With the announcement Wednesday that Richard Cordray would resign from the Consumer Financial Protection Bureau, the agency is undoubtedly headed in a new direction.

The change will be most welcome from the financial services industry’s perspective. Credit union and banking advocacy groups issued numerous statements following the Cordray news, hoping that new agency direction will lean toward less regulation and relief for smaller financial institutions.

“NAFCU appreciates CFPB Director Richard Cordray’s willingness to meet with credit unions and hear their concerns about the impact of the CFPB’s rules,” Dan Berger, president and CEO of the National Association of Federally-Insured Credit Unions, said in a said in a statement. “We continue to believe that credit unions should never have been lumped into the same regulatory bucket as the big banks and look forward to continuing to work with new leadership to address credit union issues.”

“While we haven’t always agreed with Director Corday on issues, we have always shared his goal of wanting to help consumers and appreciated his willingness to engage with us,” American Bankers Association President and CEO Rob Nichols said in a said in a statement. “Consumers are our customers, and nothing is more important to America’s banks than maintaining their trust and confidence. We will continue to work with the CFPB under its new leadership to ensure consumers have access to the increasing variety of credit and financial tools they demand, with the full protections they deserve.”

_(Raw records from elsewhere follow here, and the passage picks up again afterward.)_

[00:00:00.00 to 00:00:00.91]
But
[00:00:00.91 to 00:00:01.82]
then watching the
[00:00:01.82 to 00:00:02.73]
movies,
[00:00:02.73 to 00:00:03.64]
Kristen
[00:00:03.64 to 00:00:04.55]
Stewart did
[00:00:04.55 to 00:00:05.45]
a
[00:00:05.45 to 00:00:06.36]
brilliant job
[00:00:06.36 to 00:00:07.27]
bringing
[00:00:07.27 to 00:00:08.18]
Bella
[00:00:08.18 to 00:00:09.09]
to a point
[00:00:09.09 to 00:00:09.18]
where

Cordray, previously Ohio’s attorney general, first joined the CFPB as its assistant director of enforcement and was named director in a recess appointment in 2012, eventually winning confirmation in 2013 to a five-year term as director.

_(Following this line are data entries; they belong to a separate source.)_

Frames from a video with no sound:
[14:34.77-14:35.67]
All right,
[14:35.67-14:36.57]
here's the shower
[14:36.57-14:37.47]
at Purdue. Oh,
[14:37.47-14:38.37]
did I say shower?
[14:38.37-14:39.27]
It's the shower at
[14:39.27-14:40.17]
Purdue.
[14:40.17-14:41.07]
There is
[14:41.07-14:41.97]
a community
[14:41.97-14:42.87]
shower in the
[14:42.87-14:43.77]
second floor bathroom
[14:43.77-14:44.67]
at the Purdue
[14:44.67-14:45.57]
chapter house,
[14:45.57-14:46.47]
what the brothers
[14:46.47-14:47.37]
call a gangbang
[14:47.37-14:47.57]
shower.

He is expected to run for the Ohio Democratic gubernatorial nomination.

Throughout his term, Cordray did have many Democratic allies, and received strong support from Massachusetts. Sen. Elizabeth Warren, a staunch opponent of Trump and Republicans, following his resignation.

“From the day that the agency opened its doors, the CFPB has been targeted by Republicans and their Wall Street bank allies. They attacked the agency at every turn, and tried to stop it from helping consumers,” Warren said in a statement Wednesday. “They tried to smear Rich Cordray and the good people at the agency who were just trying to make things better for working families. And they are still chomping at the bit to do exactly that. We need to make sure that the next leader of the CFPB builds on the agency’s good work – rather than reversing it.”

But whether Cordray stayed through his term or not, changes at the agency that has been widely criticized by President Donald Trump and Republicans have been imminent.

Trump, who will choose the next leader of the CFPB, recently cast a devastating blow to Cordray when he signed into law a repeal of the CFPB’s proposed rule banning mandatory arbitration clauses, which would have made it easier for consumers to file class-action lawsuits against financial institutions.

U.S. House Financial Services Committee Chairman Jeb Hensarling (R-TX) was also certainly no friend of Cordray during his tenure, calling for his termination, and filing a bill that would have greatly reined in the power of the CFPB.

“We are long overdue for new leadership at the CFPB, a rogue agency that has done more to hurt consumers than help them. The CFPB tramples on the fundamental economic rights of American citizens, taking away their choices and opportunities,” Hensarling said in a statement following Cordray’s resignation. “The extreme overregulation it imposes on our economy leads to higher costs and less access to financial products and services, particularly for Americans with lower and middle incomes.  It has routinely denied market participants their due process rights. All this harm is made even worse by the fact that the CFPB is structurally unconstitutional and completely unaccountable to the American people.”